Wetgeving aanpassen aan situatie in steden
De milieu- en arbowetgeving op het gebied van werken in verontreinigde grond is streng. De kosten van archeologisch werken in verontreinigde grond zijn dan ook hoog. De nieuwe (europese) Maltawetgeving regelt dat in het geval van verstoring van een bodem met archeologische waarde 'de veroorzaker betaalt'. Dit betekent dat, bij archeologische vondsten in een bouwproject, de kosten voor rekening van de projectontwikkelaar zijn. Het Rijk stelt hiervoor een financiële compensatie beschikbaar, maar doet dit alleen wanneer een bepaalde drempel - gekoppeld aan de omvang van het project - wordt gehaald. Grondel voorziet hier knelpunten in de steden, waar projecten juist vaak kleinschalig zijn en die drempel niet wordt gehaald. Hiervoor biedt hij echter direct een praktische oplossing: "het Rijk moet gemeenten in de gelegenheid stellen een archeologiefonds op te richten, waaruit de compensatie betaald kan worden." Mogelijkheden voor opbouw van het fonds liggen in Rijksbijdragen maar ook bijvoorbeeld in de heffing van leges. Hij licht toe: "In de steden is er veelal geen mogelijkheid om uit te wijken naar een locatie zonder archeologische waarde, zoals de Maltawet voorstaat. De kosten blijven dus hoog. Als de ontwikkelaars de hoge kosten niet kunnen dragen lopen we dan ook een groot risico dat we ofwel de afspraken over geplande woningbouw niet kunnen nakomen, ofwel dat de hogere kosten vertaald worden in hogere (huur)prijzen van de huizen."

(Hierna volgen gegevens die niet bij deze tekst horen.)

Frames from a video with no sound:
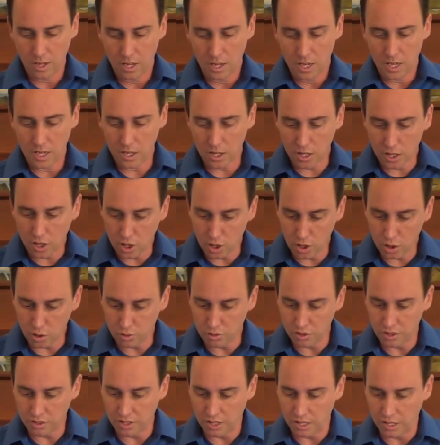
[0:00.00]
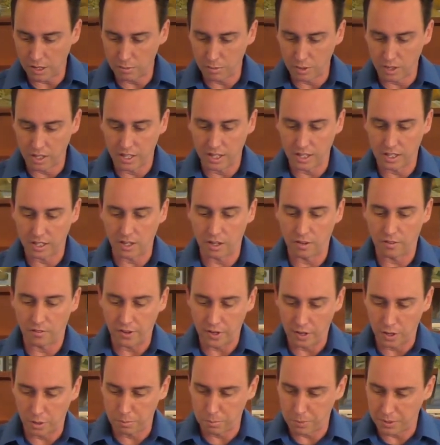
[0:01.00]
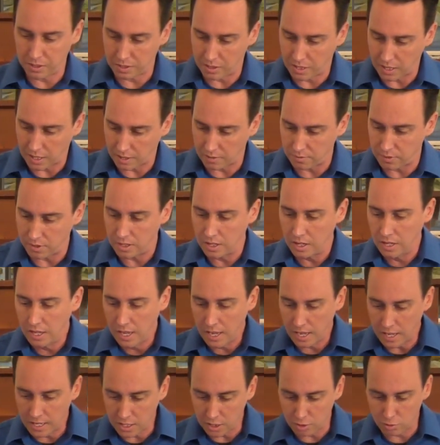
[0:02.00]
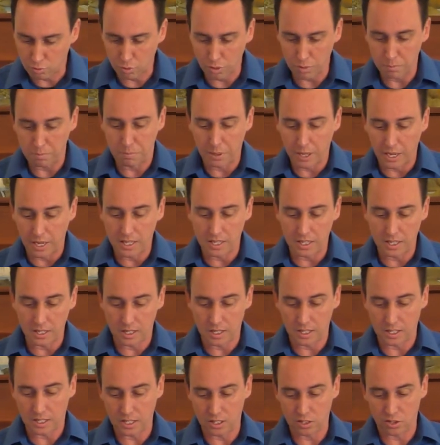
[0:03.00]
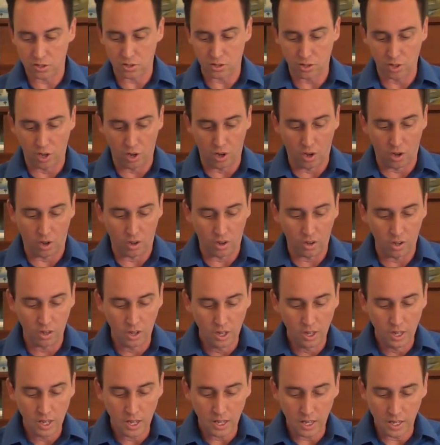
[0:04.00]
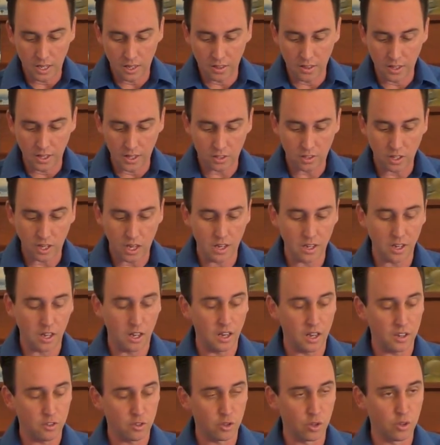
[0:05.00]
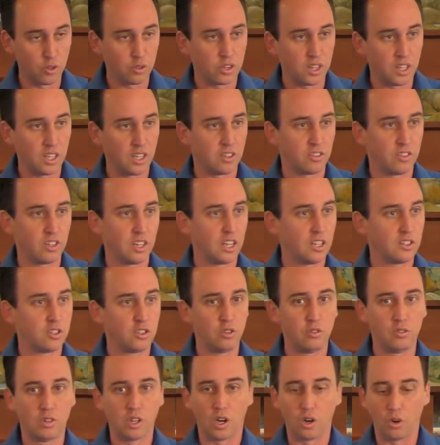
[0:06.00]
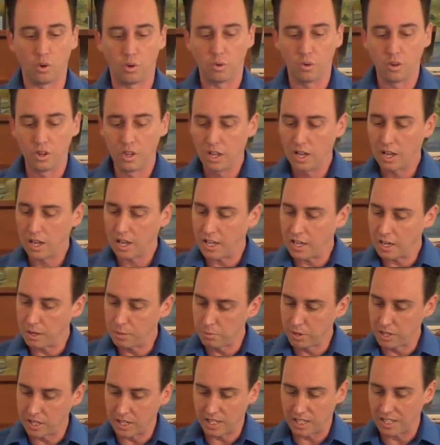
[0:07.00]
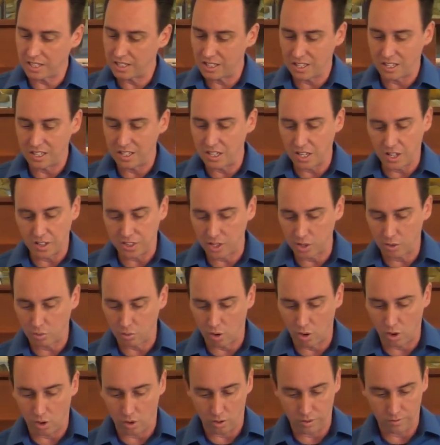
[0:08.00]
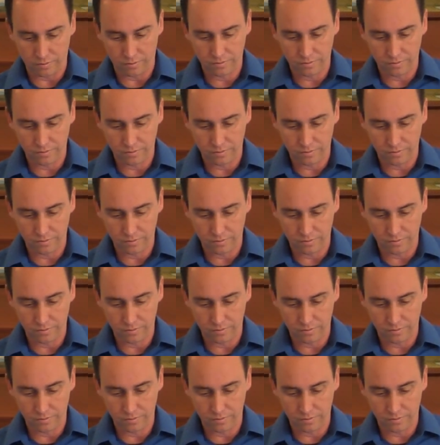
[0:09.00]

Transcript: He accuses Ahimelech of helping David in his rebellion against Saul in this. And the truth is, and as you know, Ahimelech had done nothing wrong.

Milieu-eisen toepassen op fysieke locatie
Een andere kwestie is de definitie van verontreinigde grond. Op dit moment is het zo dat wanneer verschillende locaties in een bouwtraject omschreven worden als één gebied, de milieunorm van de locatie die het sterkst verontreinigd is, van toepassing wordt verklaard op het hele gebied. Locaties die minder verontreinigd of zelfs schoon zijn, worden dan ook geconfronteerd met onnodig hoge kosten. Ook hier ziet Grondel eenvoudige mogelijkheden tot verbetering : "De regelgeving op het gebied van bodemsanering en milieu moet in deze gevallen beter op elkaar worden afgestemd. Concreet betekent dit dat niet het hele bouwgebied als één locatie wordt opgevat, maar dat per fysieke locatie in kaart wordt gebracht welke eisen op milieugebied echt van kracht zijn."

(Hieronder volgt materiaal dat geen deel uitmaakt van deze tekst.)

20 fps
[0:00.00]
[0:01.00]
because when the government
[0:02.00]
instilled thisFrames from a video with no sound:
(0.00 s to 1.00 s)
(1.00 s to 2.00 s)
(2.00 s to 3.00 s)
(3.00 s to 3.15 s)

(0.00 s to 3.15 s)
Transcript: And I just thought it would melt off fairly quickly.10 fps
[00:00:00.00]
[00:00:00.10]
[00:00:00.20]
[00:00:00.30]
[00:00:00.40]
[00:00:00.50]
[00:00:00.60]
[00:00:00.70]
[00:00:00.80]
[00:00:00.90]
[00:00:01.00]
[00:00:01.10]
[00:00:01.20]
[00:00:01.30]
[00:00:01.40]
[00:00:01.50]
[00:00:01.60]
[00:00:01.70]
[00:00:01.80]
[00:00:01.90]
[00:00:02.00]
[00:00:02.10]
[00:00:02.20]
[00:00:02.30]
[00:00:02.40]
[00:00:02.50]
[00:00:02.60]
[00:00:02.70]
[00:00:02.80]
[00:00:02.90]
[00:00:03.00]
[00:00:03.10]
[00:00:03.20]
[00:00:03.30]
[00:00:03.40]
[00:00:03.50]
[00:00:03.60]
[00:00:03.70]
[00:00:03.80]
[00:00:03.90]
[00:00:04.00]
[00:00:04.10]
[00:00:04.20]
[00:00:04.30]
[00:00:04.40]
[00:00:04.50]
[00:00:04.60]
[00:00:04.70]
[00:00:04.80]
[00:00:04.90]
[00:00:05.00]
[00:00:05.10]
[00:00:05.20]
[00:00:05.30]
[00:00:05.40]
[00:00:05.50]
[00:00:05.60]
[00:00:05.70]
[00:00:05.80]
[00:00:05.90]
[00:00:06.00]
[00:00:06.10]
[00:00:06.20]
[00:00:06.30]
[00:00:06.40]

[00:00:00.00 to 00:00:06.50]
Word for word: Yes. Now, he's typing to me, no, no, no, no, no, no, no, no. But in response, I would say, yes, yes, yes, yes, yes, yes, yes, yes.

Archeologie in vroeg stadium betrekken in bouwprojecten
Naast de oproepen die hij deed aan het Rijk had Grondel tenslotte een advies voor de lokale praktijk: "Zorg ervoor dat archeologische overwegingen in een vroeg stadium van de besluitvorming in een bouwproject worden betrokken." Archeologische informatie hoeft dan niet als knelpunt in een planning te worden gezien, maar krijgt dan de plaats die ze verdient: een waardevolle bijdrage aan ons cultuurhistorisch inzicht.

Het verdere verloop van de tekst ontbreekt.